Simplifying Dietary Changes

By on January 17, 2019

The Struggle is Real

The holidays are over and I am still having trouble getting back on track with my diet. These are the thoughts that have been floating around in my mind:

Carbs taste good, I’m pregnant, just one more day, it’s just “social” eating, one more treat, I’m tired of cooking, cleaning, planning, purchasing.

There ya have it. All excuses to not be my best self. Have you ever had that dialogue floating around in your mind?

I KNOW changing my diet changed my life. I found a healthy, stable weight, my periods returned like healthy clockwork, my son’s medical issue resolved, my feelings of anxiety released, and countless other benefits.

Why, oh why are bad habits so hard to break? Why is convenience more important than health?

Last night, I really had to give myself a reality check. I’m going to deliver a baby in just a few short months, and I do not want a repeat of my last birth experience. Plus, I want my body to bounce back so that I’m not telling another story of postpartum depression or healing difficulties.

Three Tips to Simplify

Simplifying the diet is key. I’ve had to adapt so that I’m not cooking and cleaning all day, or having to run all over the state finding appropriate ingredients.

How have I simplified?

1. Shopping in bulk and mail order has been #1. I found a local source for high quality meat, and place a big order about every 2 months.

Our Costco membership has also been amazing and saves quite a bit of money. We can find compliant cheeses, vegetables, grain-free products in bulk, nice cooking oils, avocado oil mayo, almond flour, compliant salad dressings and several other staples. Scheduling this every 4-6 weeks keeps our pantry stocked and minimizes our trips to run out for just an item or two.
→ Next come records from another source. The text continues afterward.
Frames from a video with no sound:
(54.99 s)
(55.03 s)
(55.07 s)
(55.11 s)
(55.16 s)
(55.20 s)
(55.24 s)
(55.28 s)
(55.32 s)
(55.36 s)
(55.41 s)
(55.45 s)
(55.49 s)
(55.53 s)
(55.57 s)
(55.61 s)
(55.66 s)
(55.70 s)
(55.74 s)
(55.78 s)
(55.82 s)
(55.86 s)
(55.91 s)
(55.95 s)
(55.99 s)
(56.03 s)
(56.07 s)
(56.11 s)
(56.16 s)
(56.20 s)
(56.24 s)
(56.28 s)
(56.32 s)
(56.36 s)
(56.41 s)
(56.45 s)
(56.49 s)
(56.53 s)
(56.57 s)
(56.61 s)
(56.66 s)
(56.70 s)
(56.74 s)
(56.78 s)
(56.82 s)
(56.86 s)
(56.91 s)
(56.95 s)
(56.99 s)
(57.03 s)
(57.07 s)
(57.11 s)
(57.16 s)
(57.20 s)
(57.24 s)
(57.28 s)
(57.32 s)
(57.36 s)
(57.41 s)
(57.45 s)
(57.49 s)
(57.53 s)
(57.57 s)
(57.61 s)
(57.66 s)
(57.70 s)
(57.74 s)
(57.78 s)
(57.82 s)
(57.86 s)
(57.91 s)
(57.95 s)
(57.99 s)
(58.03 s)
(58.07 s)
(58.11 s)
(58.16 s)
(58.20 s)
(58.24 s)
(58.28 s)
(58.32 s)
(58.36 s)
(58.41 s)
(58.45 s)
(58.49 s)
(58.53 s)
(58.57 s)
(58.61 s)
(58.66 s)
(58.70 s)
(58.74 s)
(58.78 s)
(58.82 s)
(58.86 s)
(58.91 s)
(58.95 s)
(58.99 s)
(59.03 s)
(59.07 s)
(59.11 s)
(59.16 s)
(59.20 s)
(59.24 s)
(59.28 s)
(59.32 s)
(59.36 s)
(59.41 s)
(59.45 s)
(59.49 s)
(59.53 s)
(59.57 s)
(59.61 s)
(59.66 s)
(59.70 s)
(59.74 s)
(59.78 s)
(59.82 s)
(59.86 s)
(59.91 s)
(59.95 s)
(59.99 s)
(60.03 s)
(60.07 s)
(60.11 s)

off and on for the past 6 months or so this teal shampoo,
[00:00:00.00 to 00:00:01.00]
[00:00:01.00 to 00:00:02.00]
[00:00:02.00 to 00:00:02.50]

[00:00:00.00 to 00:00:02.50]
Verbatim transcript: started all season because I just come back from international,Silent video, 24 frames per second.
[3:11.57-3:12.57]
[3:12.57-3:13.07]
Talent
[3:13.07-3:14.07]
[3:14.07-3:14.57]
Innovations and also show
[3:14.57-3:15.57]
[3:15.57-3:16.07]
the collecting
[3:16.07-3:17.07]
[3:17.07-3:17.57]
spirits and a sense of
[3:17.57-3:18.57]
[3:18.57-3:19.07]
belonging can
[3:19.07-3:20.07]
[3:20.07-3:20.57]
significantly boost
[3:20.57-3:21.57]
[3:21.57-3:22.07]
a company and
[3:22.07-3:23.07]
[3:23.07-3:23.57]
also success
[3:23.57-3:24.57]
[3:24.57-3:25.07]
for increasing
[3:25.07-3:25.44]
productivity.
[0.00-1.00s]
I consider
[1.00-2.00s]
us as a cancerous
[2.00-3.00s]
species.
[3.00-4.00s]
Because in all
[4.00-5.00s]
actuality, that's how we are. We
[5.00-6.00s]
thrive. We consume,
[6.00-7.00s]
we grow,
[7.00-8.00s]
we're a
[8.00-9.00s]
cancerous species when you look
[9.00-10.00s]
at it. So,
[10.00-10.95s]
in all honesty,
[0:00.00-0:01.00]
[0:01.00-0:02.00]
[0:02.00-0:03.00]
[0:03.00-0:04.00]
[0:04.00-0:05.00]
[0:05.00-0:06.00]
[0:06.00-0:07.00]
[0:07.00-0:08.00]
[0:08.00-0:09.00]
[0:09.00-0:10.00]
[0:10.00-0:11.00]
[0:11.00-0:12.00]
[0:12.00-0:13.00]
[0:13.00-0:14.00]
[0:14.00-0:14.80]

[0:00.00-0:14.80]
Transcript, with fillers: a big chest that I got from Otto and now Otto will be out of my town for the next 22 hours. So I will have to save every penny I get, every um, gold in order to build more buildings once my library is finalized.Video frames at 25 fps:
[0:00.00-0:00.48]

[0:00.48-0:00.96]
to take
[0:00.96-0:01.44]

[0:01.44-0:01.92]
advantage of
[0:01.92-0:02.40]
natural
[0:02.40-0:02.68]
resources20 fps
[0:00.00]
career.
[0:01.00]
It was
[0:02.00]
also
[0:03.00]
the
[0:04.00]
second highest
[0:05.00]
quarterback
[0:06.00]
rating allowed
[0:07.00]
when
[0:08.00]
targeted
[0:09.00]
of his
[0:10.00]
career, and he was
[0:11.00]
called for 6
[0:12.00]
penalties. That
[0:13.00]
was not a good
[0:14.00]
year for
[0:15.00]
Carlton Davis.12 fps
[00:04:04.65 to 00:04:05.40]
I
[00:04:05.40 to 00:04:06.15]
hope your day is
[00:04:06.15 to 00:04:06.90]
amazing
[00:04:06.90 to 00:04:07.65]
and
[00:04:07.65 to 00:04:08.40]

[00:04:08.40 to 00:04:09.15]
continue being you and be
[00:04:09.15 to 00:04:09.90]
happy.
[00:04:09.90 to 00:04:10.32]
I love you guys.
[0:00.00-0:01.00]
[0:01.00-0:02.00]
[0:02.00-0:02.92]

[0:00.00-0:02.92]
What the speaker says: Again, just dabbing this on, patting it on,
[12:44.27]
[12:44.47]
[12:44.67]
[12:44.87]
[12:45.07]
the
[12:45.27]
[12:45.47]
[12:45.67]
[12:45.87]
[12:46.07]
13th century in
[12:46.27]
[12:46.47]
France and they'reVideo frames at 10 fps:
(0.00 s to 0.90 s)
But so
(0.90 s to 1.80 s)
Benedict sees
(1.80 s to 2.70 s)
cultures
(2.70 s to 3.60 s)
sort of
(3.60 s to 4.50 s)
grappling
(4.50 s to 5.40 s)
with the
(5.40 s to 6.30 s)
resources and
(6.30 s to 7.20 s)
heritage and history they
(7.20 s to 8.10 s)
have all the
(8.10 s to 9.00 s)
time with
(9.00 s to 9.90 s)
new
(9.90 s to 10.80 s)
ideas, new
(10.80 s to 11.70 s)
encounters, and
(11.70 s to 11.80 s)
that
Amazon Prime or Thrive Market are excellent sources to find items that aren’t as accessible in the mainstream market. For me, I would have to drive an hour to a grocery store or health food store that carries compliant baking items.

2. Meal planning is also important. I used to be able to replace a meal with a protein shake to lighten my cooking load. Being pregnant has required that I eat 3 meals and only use shakes for protein rich snacks. Have you ever tried planning 21 meals a week? Its laborious.

Batch cooking and freezing is a good method to lighten the load or just having a plan for dinner by 10 am tends to work for me. Unthawing meat, knowing what veggies need prepped and just general timeline can make the task easier.

Cooking enough food to have leftovers for lunch is also a time saver, or cooking a bigger batch of a favorite that can be eaten over the course of several days for lunch.

3. Instant Pot

I have had my instant pot for about a year and wasn’t sure if I loved it or not. It is not something I use daily but it works wonders to cook a good, healthy, nutritious meal very quickly. I love it for soups and stews or to cook a perhaps frozen chicken very quickly to use for multiple meals.

These are just my tips and tricks that help me stay focused and on task with what I’m putting in my body. I am going to share one of my favorite lunch, batch cooking recipes. I make enough for several days and serve on a bed of greens with a few Simple Mills grain-free crackers. It’s both healthy and satisfying.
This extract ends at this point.